Avec une radio par véhicule, il n’a pas fallu bien longtemps pour organiser une compétition de la musique la plus naze à écouter sur la route. J’avais bien Michel Balavoine (Le Chanteur) et hit en suédois chanté par des sportifs, mais Axel, un collègue français, a mis tout le monde d’accord avec Carlos (Big Bisou). Le gagnant est beau joueur et me gratifie d’un prix pour le morceau de rap québécois qu’on ne peut simplement pas écouter. Sur un engin canadien, c’était pourtant adapté !
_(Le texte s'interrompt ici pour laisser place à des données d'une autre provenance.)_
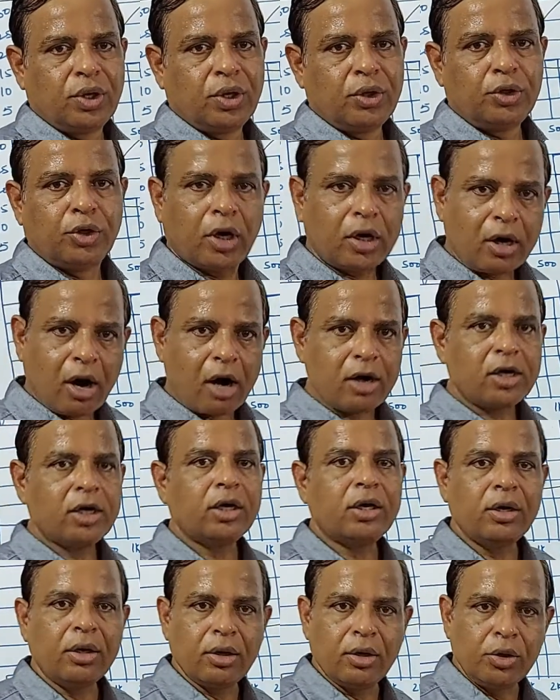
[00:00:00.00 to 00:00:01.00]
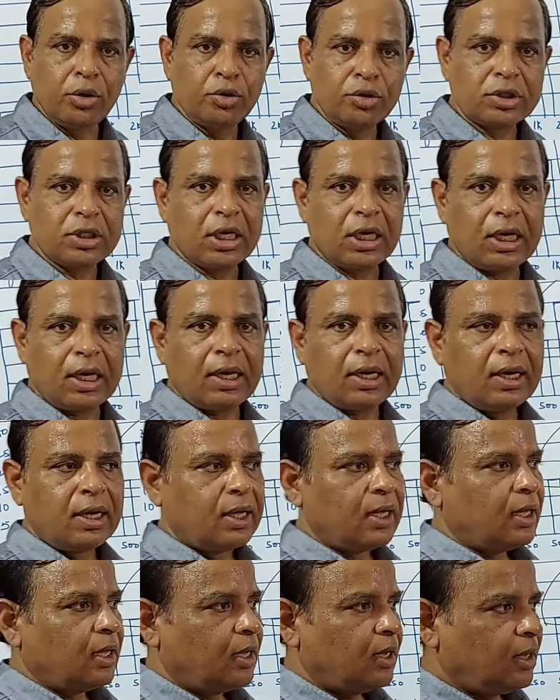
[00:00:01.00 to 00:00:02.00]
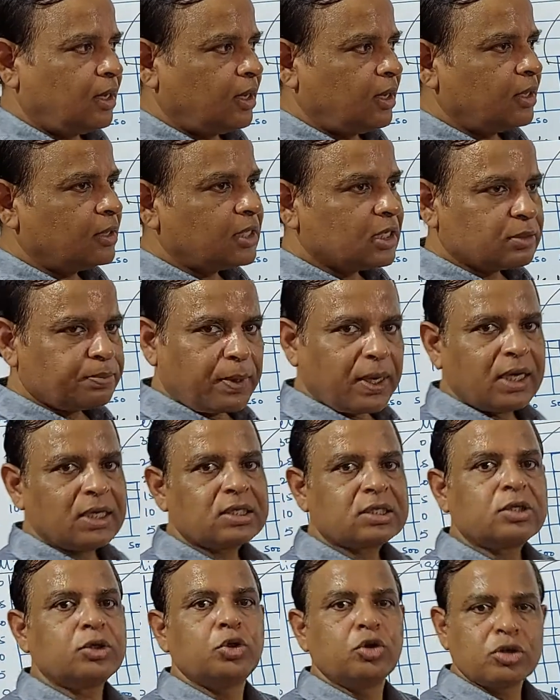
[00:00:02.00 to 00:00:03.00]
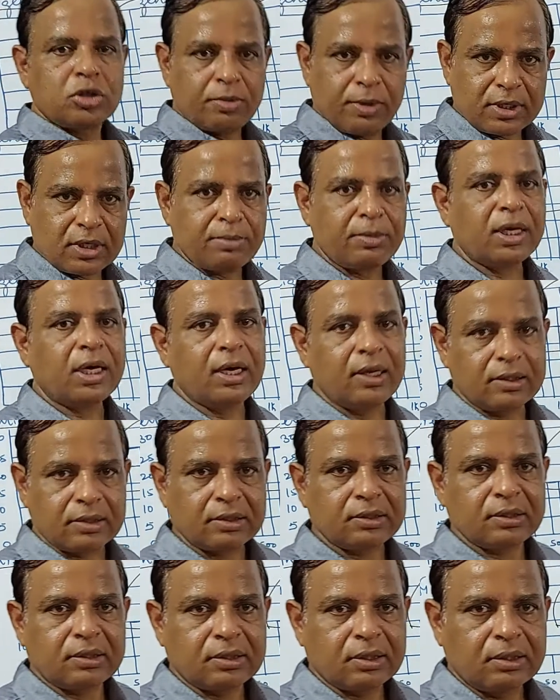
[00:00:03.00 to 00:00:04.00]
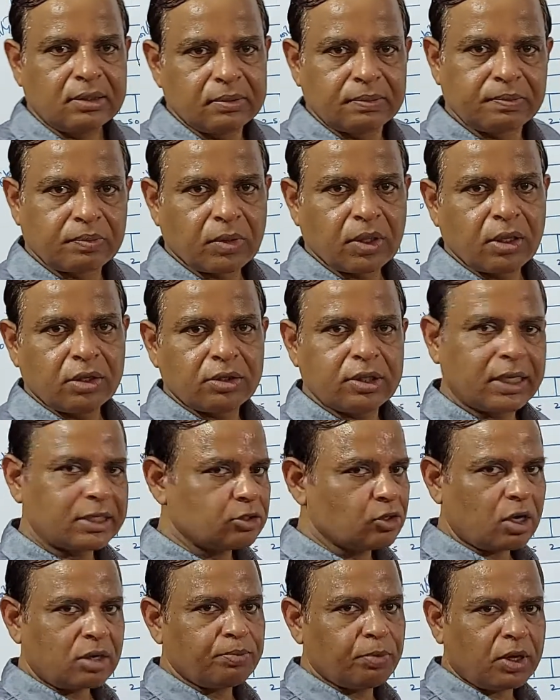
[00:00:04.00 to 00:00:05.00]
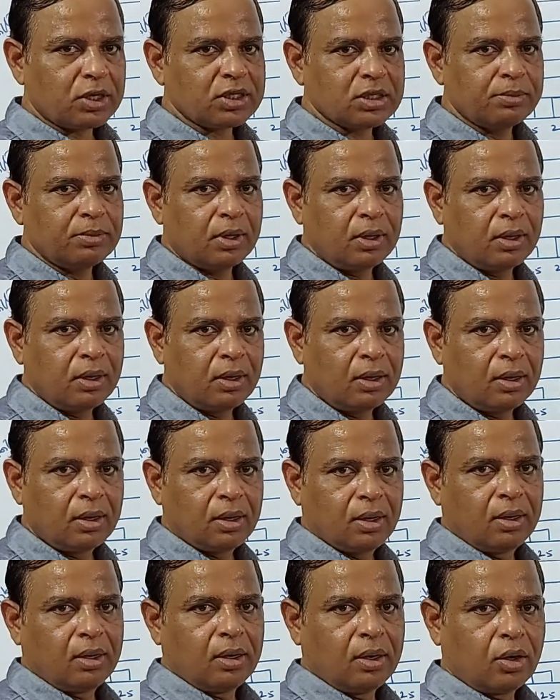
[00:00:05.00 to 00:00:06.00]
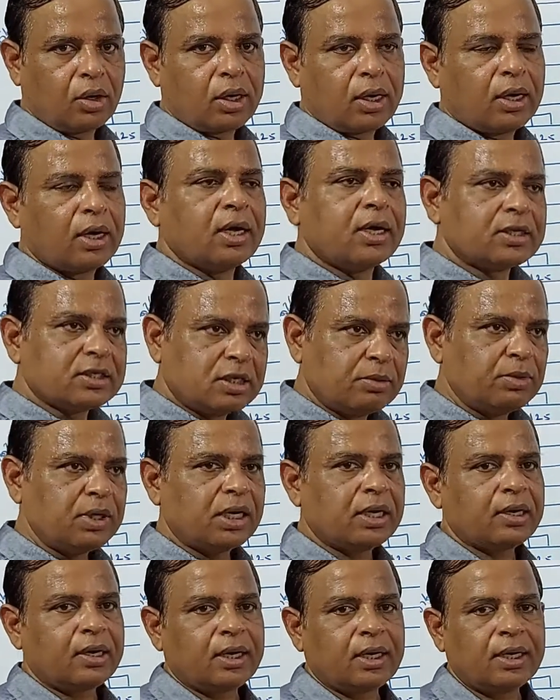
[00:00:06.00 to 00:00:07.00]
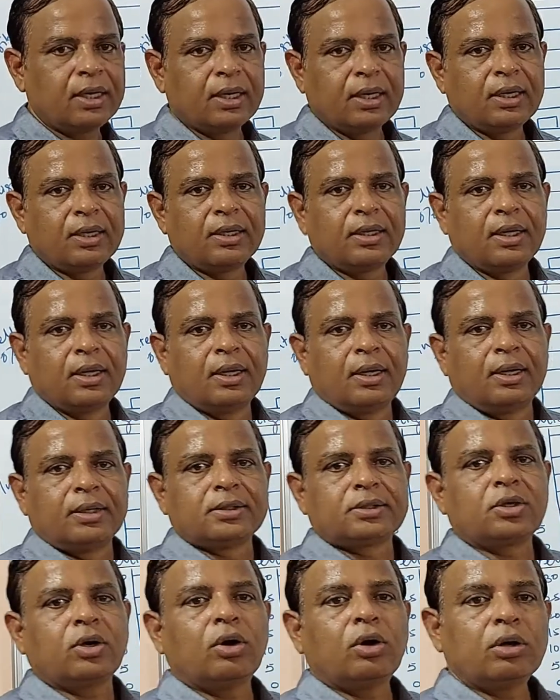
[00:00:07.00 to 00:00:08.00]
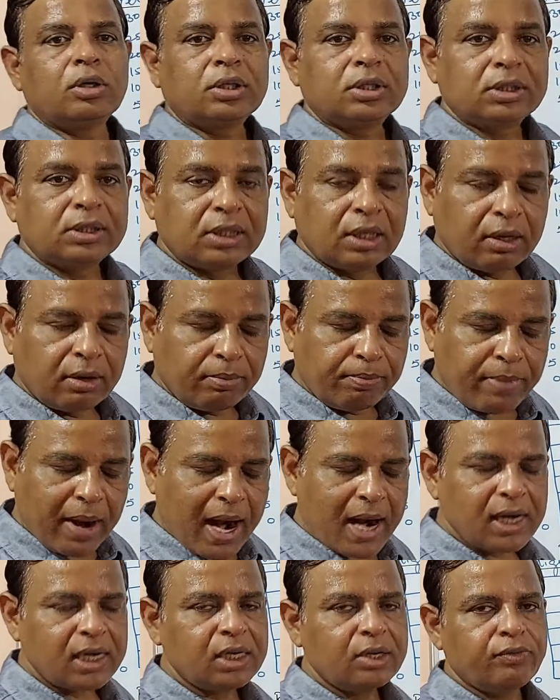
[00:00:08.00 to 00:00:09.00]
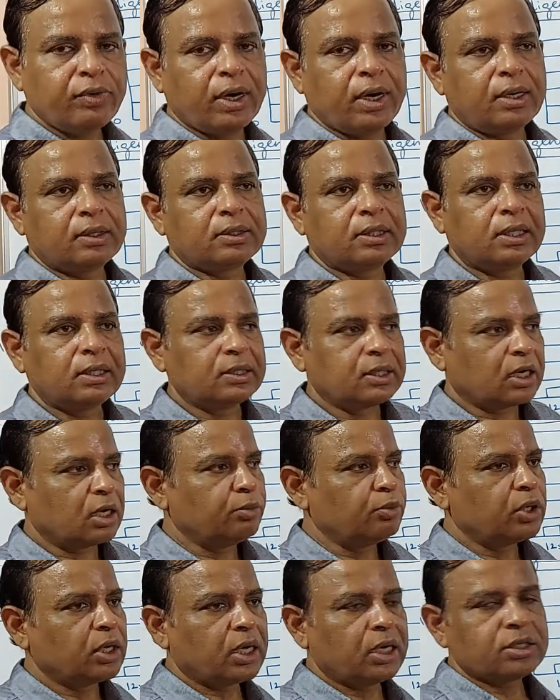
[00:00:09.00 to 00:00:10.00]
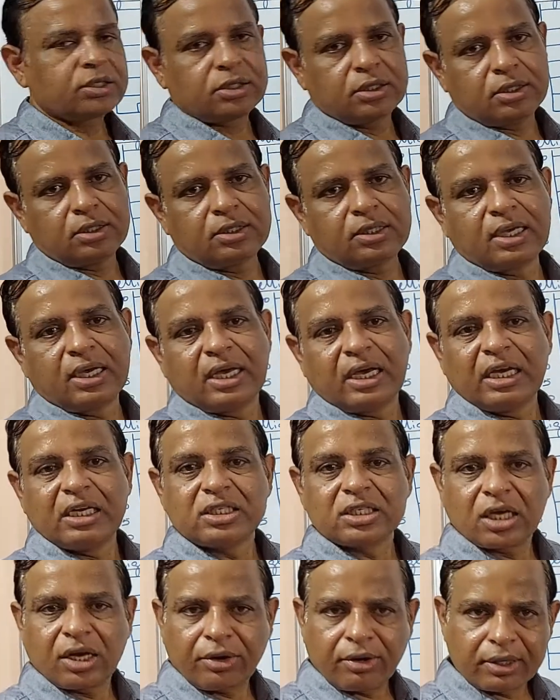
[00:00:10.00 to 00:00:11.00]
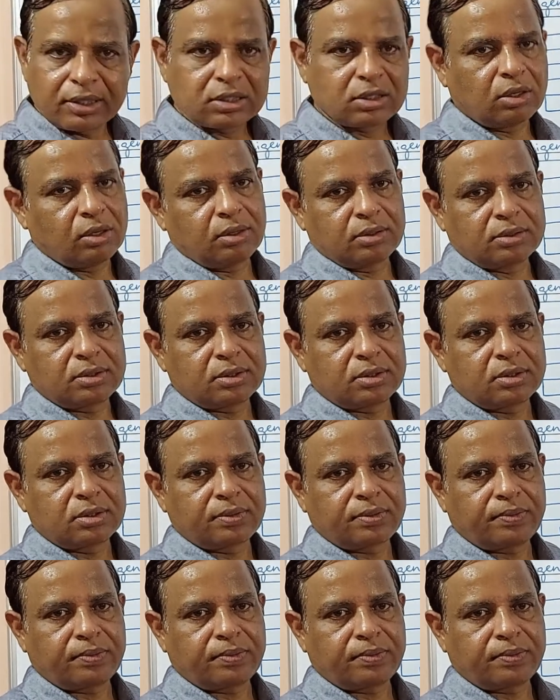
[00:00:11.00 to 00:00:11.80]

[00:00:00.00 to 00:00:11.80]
You are not using the space used by somebody else, isn't it? That's not possible. Okay. Similarly, so the bandwidth in the communication is a resource.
Plus sérieusement, je résumerais l’essai de ces deux modèles ainsi : montez-moi des cale-pieds sur un Limited Spécial Series et je serai comblé. Même si posséder un Can-Am est un caprice, les quelques jours (ou semaines!) où vous roulerez avec chaque année seront un plaisir. A condition de trouver des routes peu fréquentées, comme il est aussi difficile de dépasser avec ça qu’en voiture.
Pour quelqu’un qui aimerait prendre du recul sur la moto, par choix ou par obligation, ce sera une source de plaisir et d’évasion. Même les voyageurs s’y retrouveront avec la grande capacité de chargement ainsi que le système de divertissement et le régulateur de vitesse. Pour moi, il a ce qu’il faut pour plaire, libre à vous de ne pas vous ouvrir à ce concept, mais prenez une fois le temps d’en essayer un et vous saurez quoi en penser.